Size/Build: Like the concerns for Smith are centered mostly in one area, the same is true for the hopes for Smith. He is considered to be the most ideal physical specimen at OT having a 6’5 frame, which is tall enough to support a 300-310 lbs bulk while not being so tall as to let him get leveraged by stocky defensive ends as easily. His height and weight compare to Charles Brown, who was also only a 2 year starter. The perception is that Smith will be one of the best LTs in the league because he has the ideal height, weight, and speed/agility measurables. He received the same honor as Charles Brown did in 2009 as the best offensive lineman in the Pac-10 and showed a good combination of upper and lower body strength with good arm strength as well as sufficient leg strength to plant his feet and get a good push.

Pass Blocking: While Smith gets high marks for his mobility, game film shows that he has serious problems sustaining blocks on the edge. Even beyond the obvious comparison of Smith playing the same position as Ryan Diem, there is a significant similarity in their playing styles. Both are very inconsistent off the snap, sometimes being very quick, while other times nearly letting quick defensive ends completely around them before getting out of their stance. He struggles against edge rushers in game film, and while not allowing a large number of sacks, this is more due to the play of the running backs and tight ends than on any ability of Smith to actually recover. Smith, like Diem, is fairly dominant against frontal assaults though and holds his ground fairly well. He shows good awareness of blitzes though and does show sufficient capability to pick up LB blitzes regularly.

Run Blocking: Smith is a generally acceptable run blocker. He has experience using cut blocks as well as manipulating defenders to open running lanes. He is not dominant in either case, but he is consistently average enough that it is likely he will not suffer a huge decline in the NFL as a run blocker. He shows good enough arm strength to take control of a defender when run blocking, but doesn’t show many instances of being able to push a defender off the line. His slow snap reaction can play into the hands of the offense in some cases when an quick handoff allows Smith to trap a fast DE in the backfield.

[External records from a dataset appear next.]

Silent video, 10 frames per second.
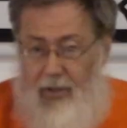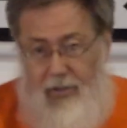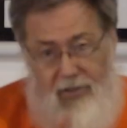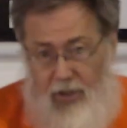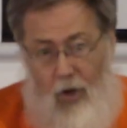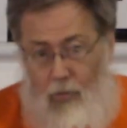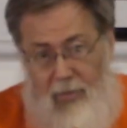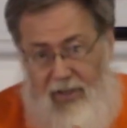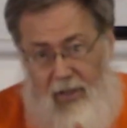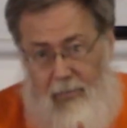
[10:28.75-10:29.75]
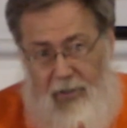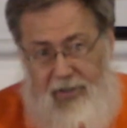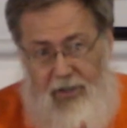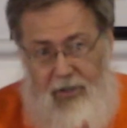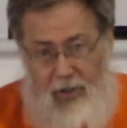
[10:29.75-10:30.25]
There is no middle
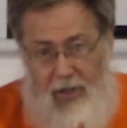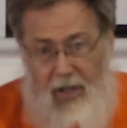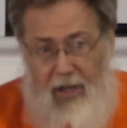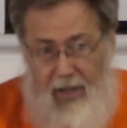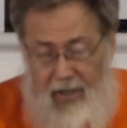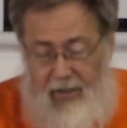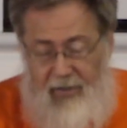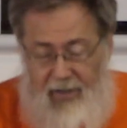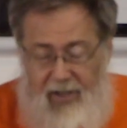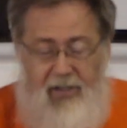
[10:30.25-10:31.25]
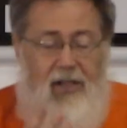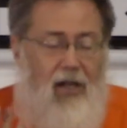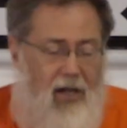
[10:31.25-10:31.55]
position in this,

Health: Smith did not participate in the combine because of a knee injury that he is still recovering from. He missed one game over the past two years with injury (the same knee injury). While it is not believed to be serious, he was held out of the speed drills at the combine so as to not risk further injury. He is expected to fully participate at the Pro-Day at the end of March.


OVERVIEW: Smith is not on many draft boards for the Colts, and there are reasons why. Smith was academically suspended one game in 2009, and he is only a junior. He has no experience at LT, and only limited experience at RT. He is not dominant as a pass blocker or run blocker, and has only marginal technique. He has a habit of flailing and over compensating on the numerous instances when he is beat around the edge which will draw penalties consistently in the NFL. He shows very little consistency reacting to the snap and with the increase in stout, but exceptionally fast edge rushers, it is not even a guarantee that he will do well as a RT. His only serious positives are having the “ideal” body with top tier speed and agility measurables. So, Smith plays like the 2010 Ryan Diem with the profile of Charles Brown. Fans of the Colts will know how well both of those guys worked out… Diem was easily one of the biggest liabilities on the offensive line last year, and Charles Brown disappeared into the Saints roster and didn’t see the light of day all year. There is literally nothing in his game film that constitutes a first round caliber OT, let alone anything in his resume that even remotely resembles something the Colts would even take a chance on at the end of the draft, not to mention as their first round or even second round pick. With other guys like James Carpenter, Danny Watkins, and Benjamin Ijalana being available in that same range while also fitting the bill for the Colts, the chance that the Colts pick Smith is remote at best.